Every line of the material is to be given again exactly.

──────── DATA TO USE ────────

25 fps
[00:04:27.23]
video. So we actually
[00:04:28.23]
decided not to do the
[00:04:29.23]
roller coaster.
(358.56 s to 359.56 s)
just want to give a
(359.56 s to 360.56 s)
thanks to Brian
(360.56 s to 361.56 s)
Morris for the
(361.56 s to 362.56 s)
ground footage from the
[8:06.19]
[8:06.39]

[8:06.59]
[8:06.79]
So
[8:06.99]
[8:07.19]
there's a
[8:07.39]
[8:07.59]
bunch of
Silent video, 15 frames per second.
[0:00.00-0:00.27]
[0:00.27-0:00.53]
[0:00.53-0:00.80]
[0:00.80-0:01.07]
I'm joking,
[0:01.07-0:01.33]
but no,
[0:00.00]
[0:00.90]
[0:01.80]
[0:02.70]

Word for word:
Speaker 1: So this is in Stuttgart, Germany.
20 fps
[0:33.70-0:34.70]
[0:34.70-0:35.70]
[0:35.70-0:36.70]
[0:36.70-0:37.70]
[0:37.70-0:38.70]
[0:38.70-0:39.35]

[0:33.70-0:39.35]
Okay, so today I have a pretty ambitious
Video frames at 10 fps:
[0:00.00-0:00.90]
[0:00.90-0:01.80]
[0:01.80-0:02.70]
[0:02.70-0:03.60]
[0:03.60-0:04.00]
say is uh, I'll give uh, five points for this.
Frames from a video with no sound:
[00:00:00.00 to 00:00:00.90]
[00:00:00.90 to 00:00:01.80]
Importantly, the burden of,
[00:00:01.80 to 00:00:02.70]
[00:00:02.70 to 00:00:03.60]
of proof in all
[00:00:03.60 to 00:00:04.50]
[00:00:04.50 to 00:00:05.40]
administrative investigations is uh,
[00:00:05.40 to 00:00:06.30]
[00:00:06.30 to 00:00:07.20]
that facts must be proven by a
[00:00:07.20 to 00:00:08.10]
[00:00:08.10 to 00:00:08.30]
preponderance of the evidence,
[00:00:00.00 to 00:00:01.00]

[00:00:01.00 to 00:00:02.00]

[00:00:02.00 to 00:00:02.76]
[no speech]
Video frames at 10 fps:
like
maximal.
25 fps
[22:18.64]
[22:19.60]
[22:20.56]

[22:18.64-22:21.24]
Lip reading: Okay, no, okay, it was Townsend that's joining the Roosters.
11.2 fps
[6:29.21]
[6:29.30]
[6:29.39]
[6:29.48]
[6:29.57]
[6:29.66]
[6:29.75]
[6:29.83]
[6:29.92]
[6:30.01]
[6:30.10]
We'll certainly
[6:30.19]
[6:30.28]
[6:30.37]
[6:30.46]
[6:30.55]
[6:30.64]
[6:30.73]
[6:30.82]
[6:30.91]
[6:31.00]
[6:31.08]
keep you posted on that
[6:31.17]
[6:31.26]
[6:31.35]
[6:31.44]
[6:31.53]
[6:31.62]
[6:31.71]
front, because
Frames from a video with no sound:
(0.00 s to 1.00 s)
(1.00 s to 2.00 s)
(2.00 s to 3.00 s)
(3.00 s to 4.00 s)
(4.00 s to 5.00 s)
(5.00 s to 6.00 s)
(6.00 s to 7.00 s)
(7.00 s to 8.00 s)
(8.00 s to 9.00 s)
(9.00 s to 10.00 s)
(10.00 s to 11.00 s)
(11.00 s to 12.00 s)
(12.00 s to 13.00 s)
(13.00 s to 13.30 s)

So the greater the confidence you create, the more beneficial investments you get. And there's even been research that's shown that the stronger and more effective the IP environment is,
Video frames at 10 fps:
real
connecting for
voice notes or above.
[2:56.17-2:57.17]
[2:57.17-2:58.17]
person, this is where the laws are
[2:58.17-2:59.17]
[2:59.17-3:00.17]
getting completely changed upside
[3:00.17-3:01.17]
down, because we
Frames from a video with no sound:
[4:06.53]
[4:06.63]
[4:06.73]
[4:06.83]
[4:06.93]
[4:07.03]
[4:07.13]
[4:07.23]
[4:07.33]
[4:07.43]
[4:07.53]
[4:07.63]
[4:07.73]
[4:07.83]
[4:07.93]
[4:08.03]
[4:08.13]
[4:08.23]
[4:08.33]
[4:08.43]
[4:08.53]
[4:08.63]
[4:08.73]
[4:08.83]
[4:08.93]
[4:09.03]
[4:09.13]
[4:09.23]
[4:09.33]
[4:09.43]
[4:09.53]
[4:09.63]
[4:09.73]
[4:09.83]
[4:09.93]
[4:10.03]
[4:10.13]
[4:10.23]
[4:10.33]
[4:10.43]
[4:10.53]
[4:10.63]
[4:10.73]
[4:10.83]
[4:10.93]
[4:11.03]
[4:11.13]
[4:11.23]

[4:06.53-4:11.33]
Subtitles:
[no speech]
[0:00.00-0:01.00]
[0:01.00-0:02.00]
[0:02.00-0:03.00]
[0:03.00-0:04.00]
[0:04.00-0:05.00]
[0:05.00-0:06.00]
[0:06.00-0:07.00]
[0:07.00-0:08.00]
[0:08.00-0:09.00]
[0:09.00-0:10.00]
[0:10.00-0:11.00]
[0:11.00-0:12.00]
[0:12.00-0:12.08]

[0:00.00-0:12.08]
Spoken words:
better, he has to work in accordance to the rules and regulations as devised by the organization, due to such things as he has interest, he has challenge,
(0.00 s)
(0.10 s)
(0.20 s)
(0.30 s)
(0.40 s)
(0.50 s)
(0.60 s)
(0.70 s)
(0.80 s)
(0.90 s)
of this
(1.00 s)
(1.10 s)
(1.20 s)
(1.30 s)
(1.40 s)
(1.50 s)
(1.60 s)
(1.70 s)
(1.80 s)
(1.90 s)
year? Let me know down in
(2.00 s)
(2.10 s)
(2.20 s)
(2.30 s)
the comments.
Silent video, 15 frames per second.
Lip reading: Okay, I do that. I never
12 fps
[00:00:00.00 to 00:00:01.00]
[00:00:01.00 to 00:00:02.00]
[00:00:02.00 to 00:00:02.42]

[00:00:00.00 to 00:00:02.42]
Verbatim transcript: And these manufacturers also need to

────────

YOUR RESPONSE –
25 fps
[00:04:27.23]
video. So we actually
[00:04:28.23]
decided not to do the
[00:04:29.23]
roller coaster.
(358.56 s to 359.56 s)
just want to give a
(359.56 s to 360.56 s)
thanks to Brian
(360.56 s to 361.56 s)
Morris for the
(361.56 s to 362.56 s)
ground footage from the
[8:06.19]
[8:06.39]

[8:06.59]
[8:06.79]
So
[8:06.99]
[8:07.19]
there's a
[8:07.39]
[8:07.59]
bunch of
Silent video, 15 frames per second.
[0:00.00-0:00.27]
[0:00.27-0:00.53]
[0:00.53-0:00.80]
[0:00.80-0:01.07]
I'm joking,
[0:01.07-0:01.33]
but no,
[0:00.00]
[0:00.90]
[0:01.80]
[0:02.70]

Word for word:
Speaker 1: So this is in Stuttgart, Germany.
20 fps
[0:33.70-0:34.70]
[0:34.70-0:35.70]
[0:35.70-0:36.70]
[0:36.70-0:37.70]
[0:37.70-0:38.70]
[0:38.70-0:39.35]

[0:33.70-0:39.35]
Okay, so today I have a pretty ambitious
Video frames at 10 fps:
[0:00.00-0:00.90]
[0:00.90-0:01.80]
[0:01.80-0:02.70]
[0:02.70-0:03.60]
[0:03.60-0:04.00]
say is uh, I'll give uh, five points for this.
Frames from a video with no sound:
[00:00:00.00 to 00:00:00.90]
[00:00:00.90 to 00:00:01.80]
Importantly, the burden of,
[00:00:01.80 to 00:00:02.70]
[00:00:02.70 to 00:00:03.60]
of proof in all
[00:00:03.60 to 00:00:04.50]
[00:00:04.50 to 00:00:05.40]
administrative investigations is uh,
[00:00:05.40 to 00:00:06.30]
[00:00:06.30 to 00:00:07.20]
that facts must be proven by a
[00:00:07.20 to 00:00:08.10]
[00:00:08.10 to 00:00:08.30]
preponderance of the evidence,
[00:00:00.00 to 00:00:01.00]

[00:00:01.00 to 00:00:02.00]

[00:00:02.00 to 00:00:02.76]
[no speech]
Video frames at 10 fps:
like
maximal.
25 fps
[22:18.64]
[22:19.60]
[22:20.56]

[22:18.64-22:21.24]
Lip reading: Okay, no, okay, it was Townsend that's joining the Roosters.
11.2 fps
[6:29.21]
[6:29.30]
[6:29.39]
[6:29.48]
[6:29.57]
[6:29.66]
[6:29.75]
[6:29.83]
[6:29.92]
[6:30.01]
[6:30.10]
We'll certainly
[6:30.19]
[6:30.28]
[6:30.37]
[6:30.46]
[6:30.55]
[6:30.64]
[6:30.73]
[6:30.82]
[6:30.91]
[6:31.00]
[6:31.08]
keep you posted on that
[6:31.17]
[6:31.26]
[6:31.35]
[6:31.44]
[6:31.53]
[6:31.62]
[6:31.71]
front, because
Frames from a video with no sound:
(0.00 s to 1.00 s)
(1.00 s to 2.00 s)
(2.00 s to 3.00 s)
(3.00 s to 4.00 s)
(4.00 s to 5.00 s)
(5.00 s to 6.00 s)
(6.00 s to 7.00 s)
(7.00 s to 8.00 s)
(8.00 s to 9.00 s)
(9.00 s to 10.00 s)
(10.00 s to 11.00 s)
(11.00 s to 12.00 s)
(12.00 s to 13.00 s)
(13.00 s to 13.30 s)

So the greater the confidence you create, the more beneficial investments you get. And there's even been research that's shown that the stronger and more effective the IP environment is,
Video frames at 10 fps:
real
connecting for
voice notes or above.
[2:56.17-2:57.17]
[2:57.17-2:58.17]
person, this is where the laws are
[2:58.17-2:59.17]
[2:59.17-3:00.17]
getting completely changed upside
[3:00.17-3:01.17]
down, because we
Frames from a video with no sound:
[4:06.53]
[4:06.63]
[4:06.73]
[4:06.83]
[4:06.93]
[4:07.03]
[4:07.13]
[4:07.23]
[4:07.33]
[4:07.43]
[4:07.53]
[4:07.63]
[4:07.73]
[4:07.83]
[4:07.93]
[4:08.03]
[4:08.13]
[4:08.23]
[4:08.33]
[4:08.43]
[4:08.53]
[4:08.63]
[4:08.73]
[4:08.83]
[4:08.93]
[4:09.03]
[4:09.13]
[4:09.23]
[4:09.33]
[4:09.43]
[4:09.53]
[4:09.63]
[4:09.73]
[4:09.83]
[4:09.93]
[4:10.03]
[4:10.13]
[4:10.23]
[4:10.33]
[4:10.43]
[4:10.53]
[4:10.63]
[4:10.73]
[4:10.83]
[4:10.93]
[4:11.03]
[4:11.13]
[4:11.23]

[4:06.53-4:11.33]
Subtitles:
[no speech]
[0:00.00-0:01.00]
[0:01.00-0:02.00]
[0:02.00-0:03.00]
[0:03.00-0:04.00]
[0:04.00-0:05.00]
[0:05.00-0:06.00]
[0:06.00-0:07.00]
[0:07.00-0:08.00]
[0:08.00-0:09.00]
[0:09.00-0:10.00]
[0:10.00-0:11.00]
[0:11.00-0:12.00]
[0:12.00-0:12.08]

[0:00.00-0:12.08]
Spoken words:
better, he has to work in accordance to the rules and regulations as devised by the organization, due to such things as he has interest, he has challenge,
(0.00 s)
(0.10 s)
(0.20 s)
(0.30 s)
(0.40 s)
(0.50 s)
(0.60 s)
(0.70 s)
(0.80 s)
(0.90 s)
of this
(1.00 s)
(1.10 s)
(1.20 s)
(1.30 s)
(1.40 s)
(1.50 s)
(1.60 s)
(1.70 s)
(1.80 s)
(1.90 s)
year? Let me know down in
(2.00 s)
(2.10 s)
(2.20 s)
(2.30 s)
the comments.
Silent video, 15 frames per second.
Lip reading: Okay, I do that. I never
12 fps
[00:00:00.00 to 00:00:01.00]
[00:00:01.00 to 00:00:02.00]
[00:00:02.00 to 00:00:02.42]

[00:00:00.00 to 00:00:02.42]
Verbatim transcript: And these manufacturers also need to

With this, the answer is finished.